France Will Be Home To Fusion Plant
ScentCone writes "After years of politicking, France has won the right to be the location for a $12 billion fusion research facility. The plant will use deuterium-from-seawater and a huge electromagnetic ring to produce the 100-million-C conditions in which researchers hope to produce viable fusion. The debate over whether this is even possible continues to rage. The ITER project started in 1985, and there has been a running fight over money and location since. France indicated that if Japan (one of the holdouts) didn't see it their way, they'd build a coalition of the willing and do it anyway. With financing and contracting agreements in place, the 10-year construction can begin." Coverage also available at MSNBC, the NYTimes, CNN, and the BBC.
From TFA:
Greenpeace, for one, stated that "at a time when it is universally recognized that we must reduce greenhouse gas emissions by 2050, Greenpeace considers it ridiculous to use resources and billions of euros on this project."
I swear, I think Greenpeace is more concerned about making sure nobody builds any new powerplants than they are about protecting the environment.
They are against new coal plants with modern scrubber technology, they are against fission plants, now they are against this expiremental fusion plant. Do they realize that humanity needs energy to live and thrive? Do they realize that by not building new more efficient powerplants they are forcing people to rely on older, more polluting powerplants more heavily?
It seems counterintuitive to me, it's like they would rather stick their thumb in the eye of corporations than actually help the environment.
I post this as a former fusion researcher and a former project manager for the Office of Fusion Energy (OFE) of the Department of Energy (DOE)
Many decades ago the international fusion community put all of its chips on the Tokamak. It has been a disaster.
Even if a Tokamak could produce break-even fusion ( getting more energy out than you put in) the engineering obstacles to creating an economically successful reactor are daunting.

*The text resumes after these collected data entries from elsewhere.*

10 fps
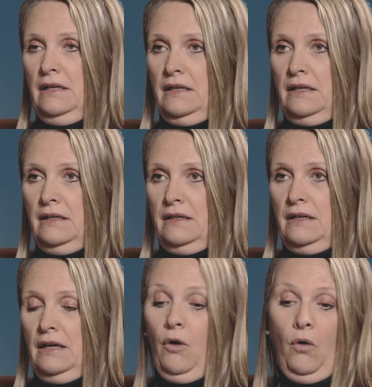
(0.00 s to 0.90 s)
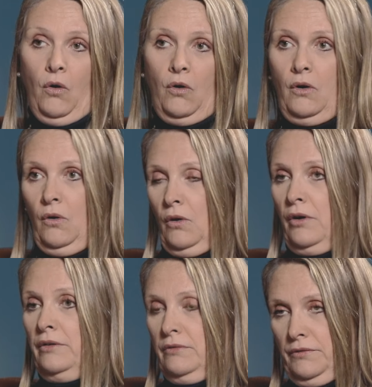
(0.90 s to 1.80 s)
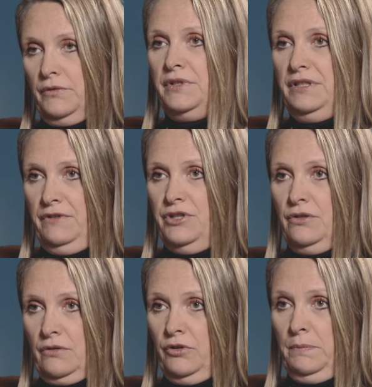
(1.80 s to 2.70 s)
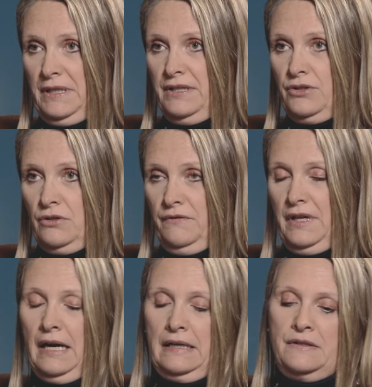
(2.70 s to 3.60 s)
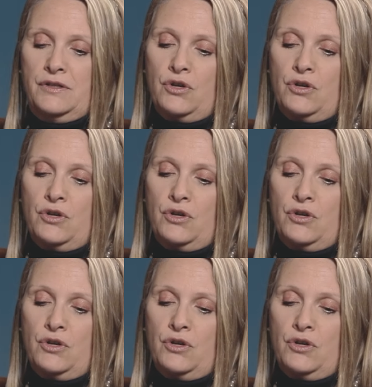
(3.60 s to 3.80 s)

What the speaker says: or the partition of the islands.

Many years ago, the OFE sponsored a study, Project Aries, of the costs of a Tokamak reactor. Even using the usual optimistic assumptions, the cost came in way above solar and wind power, let alone fossil fuels.
Another symptom of the problem is that three times in a row, projects to build larger Tokamak have collapsed in the design stage. That is, even before anything was build, none could come up with a working design. The International Thermonuclear Experimental Reactor (ITER), the latest attempt, collapsed as the price tag spiraled above $20 billion, but now is resurrected. I assume that they found some technical advances, or just "cooked the books" space-station style to justify it.
The whole OFE degenerated into a "you scratch my back and I'll scratch yours" process where the lab directories divvied up the pie. All non-Tokamak ideas were cut off, including the one I worked on.( more below).Congress cut the OFE budget almost in half a 10 years ago in response to this.
Now for a blatant plug. In the 70s I worked on a small project at the University of Miami, the Trisops project, which was defunded. The amount of money was not an issues ( our request was quite small), but the non-Tokamak nature, and the nerve of the principal investigator, Dan Wells, to point out that the Tokamac was unworkable.
Last decade the Trisops machine was moved from the University of Miami, to Lanham Md, with a small NASA grant, but there is not money to run it. You can see a report on it.
Another interesting project, the Plasmak(TM) project that is being run by Paul Koloc ( out of his garage!!).
The holy grail on fusion research is a stable plasma structure. The Trisops project achieved it one way. Paul has noted that ball lightning, which has been known for millennia, is a stable plasma structure. He has machine that produces ball lightning, and is measuring it. He gets no DOE funding of course.
This is a update of an earlier post Don't sell your Exxon Stock
I'm what would usually be considered very environmentally minded. I've not only supported environmental work financially, but I attempt to live in an eco-friendly manner.
I've found Greenpeace to be predominantly made up of people who don't think for themselves and have an psychological need to "get even."
I'm not saying useful work is not done by them. They do good work against whaling for example. But as an organization they have a real inability to use logic.
Bring on the fusion, I say. I'm even happy with modern nuclear power if the alternative is fossil fuels.
In the meantime, I'll support people like IFAW, WWF and carry on cycling.
Aide-toi, le Ciel t'aidera - Jeanne D'Arc.
It would be nice if anybody could provide some sound evidence that this is a legitimate organisation - and that their claim of achieving a 2 billion Kelvin burn is sensible.
You will not drink with us, but you would taste our steel? - Walter Matthau, The Pirates
The proton-Boron fusion idea sounded good a while back, but then a clever MIT grad student (link to his thesis) wrote a thesis proving that it (along with a bunch of other clever ideas) would never work. Bummer.
Human genome = 3 billion base pairs = 6 GBit. Windows + Office = 20 Gbit. Which is more impressive?